Thea, Koby, Fred, Jazmin, Alex and Rogan identifying the footprints.

We have been discussing what makes an animal a pest by playing “possum picnic”. This outdoor activity presents ideas about the impact introduced animal species have on our natural environment. http://www.doc.govt.nz/get-involved/conservation-education/resources/possum-picnic/

Our group playing “possum picnic”

Weta habitat

We constructed 5-star weta motels for Hamurana Reserve, which we move around from time to time trying to identify an area more likely

Rogan and Ella cutting the lengths of bamboo required for the weta motel.
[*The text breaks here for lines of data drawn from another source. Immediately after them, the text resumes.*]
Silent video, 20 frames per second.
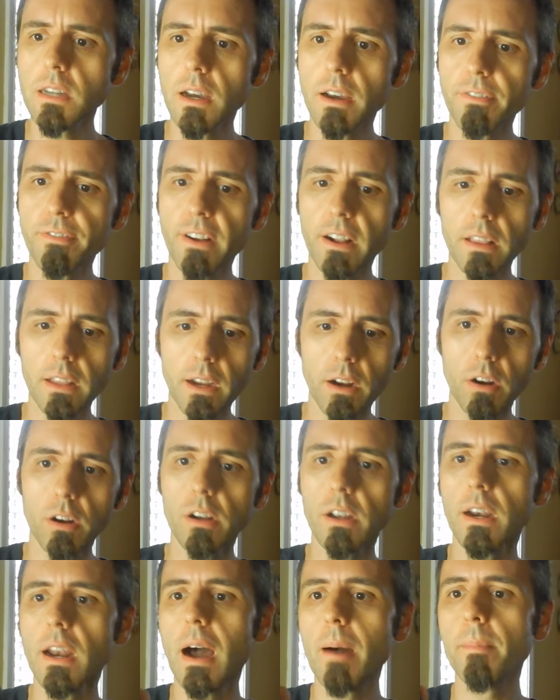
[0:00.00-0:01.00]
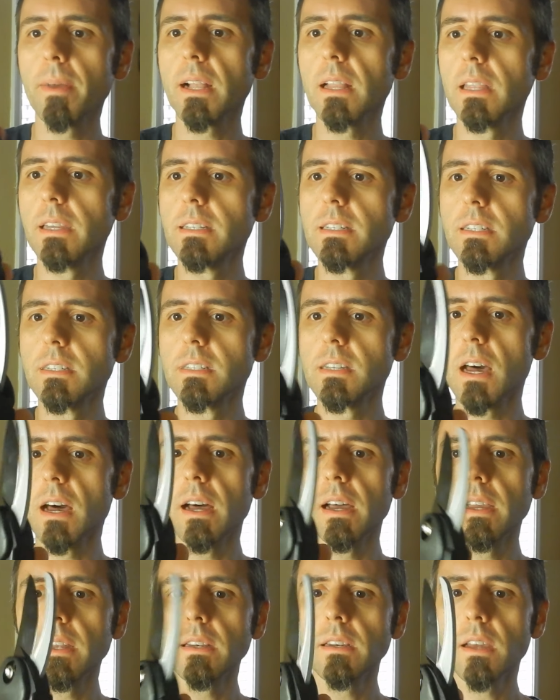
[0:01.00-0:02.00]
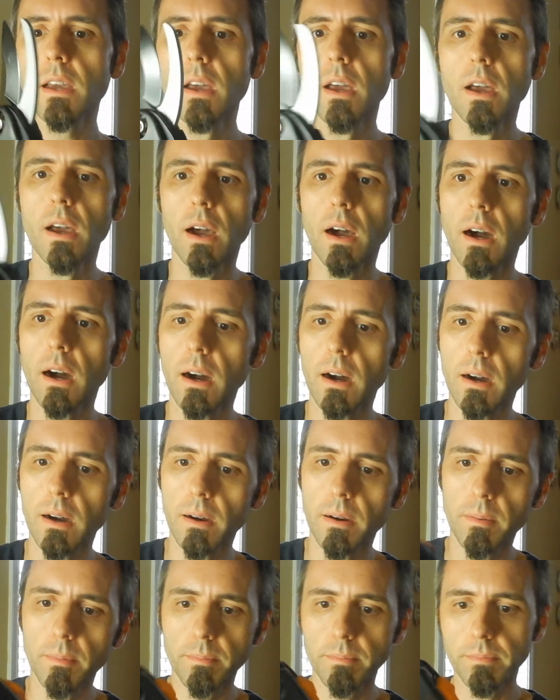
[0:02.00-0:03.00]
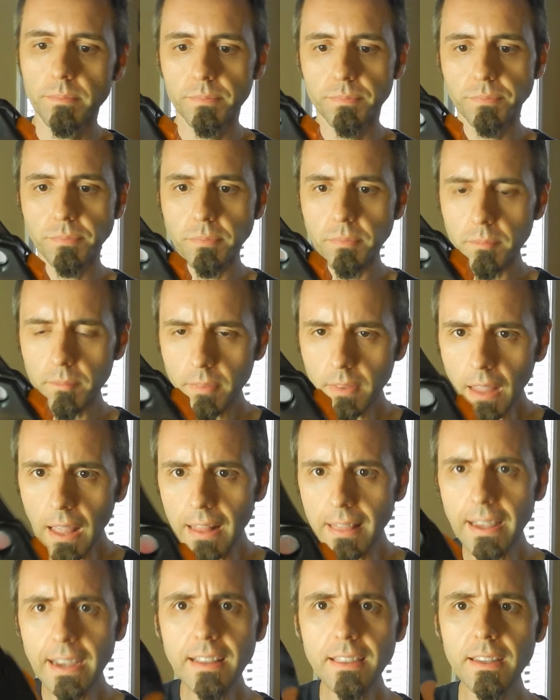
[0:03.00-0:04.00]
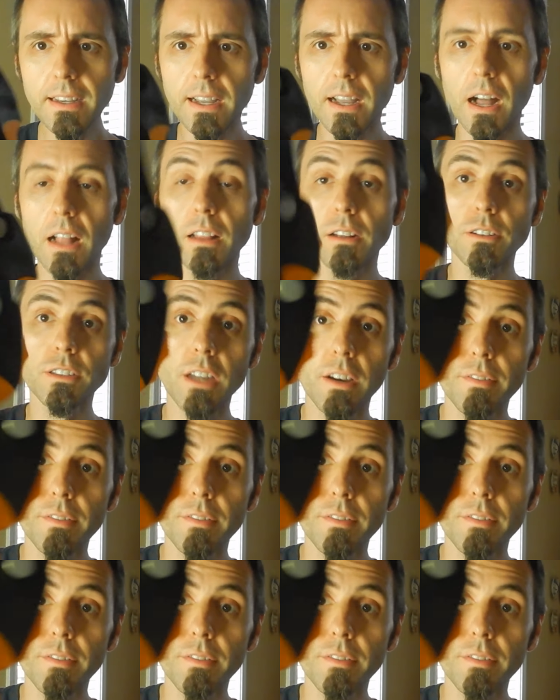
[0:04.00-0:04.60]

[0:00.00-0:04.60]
fairly ergonomically designed. I like the colors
to attract weta. So far it has been more of a slater and cockroach motel!

In term 4 our group created two new 1-star weta motels out of bamboo, one for Precious Reserve (and we feel optimistic that this motel will attract weta) and the other for our school grounds. We are less optimistic about that one.

Precious Reserve

“It’s going to be better because its more natural place” says Freya.

“Different creatures like different things, so instead of it being wood (like the 5 star weta motel) it is bamboo. It might attract things differently, and hopefully it attracts weta!” Rogan

 

Insects

Recently the group established two pitfall traps, one on the school grounds and one near Precious Reserve. We are looking forward to seeing what we can find in term 4.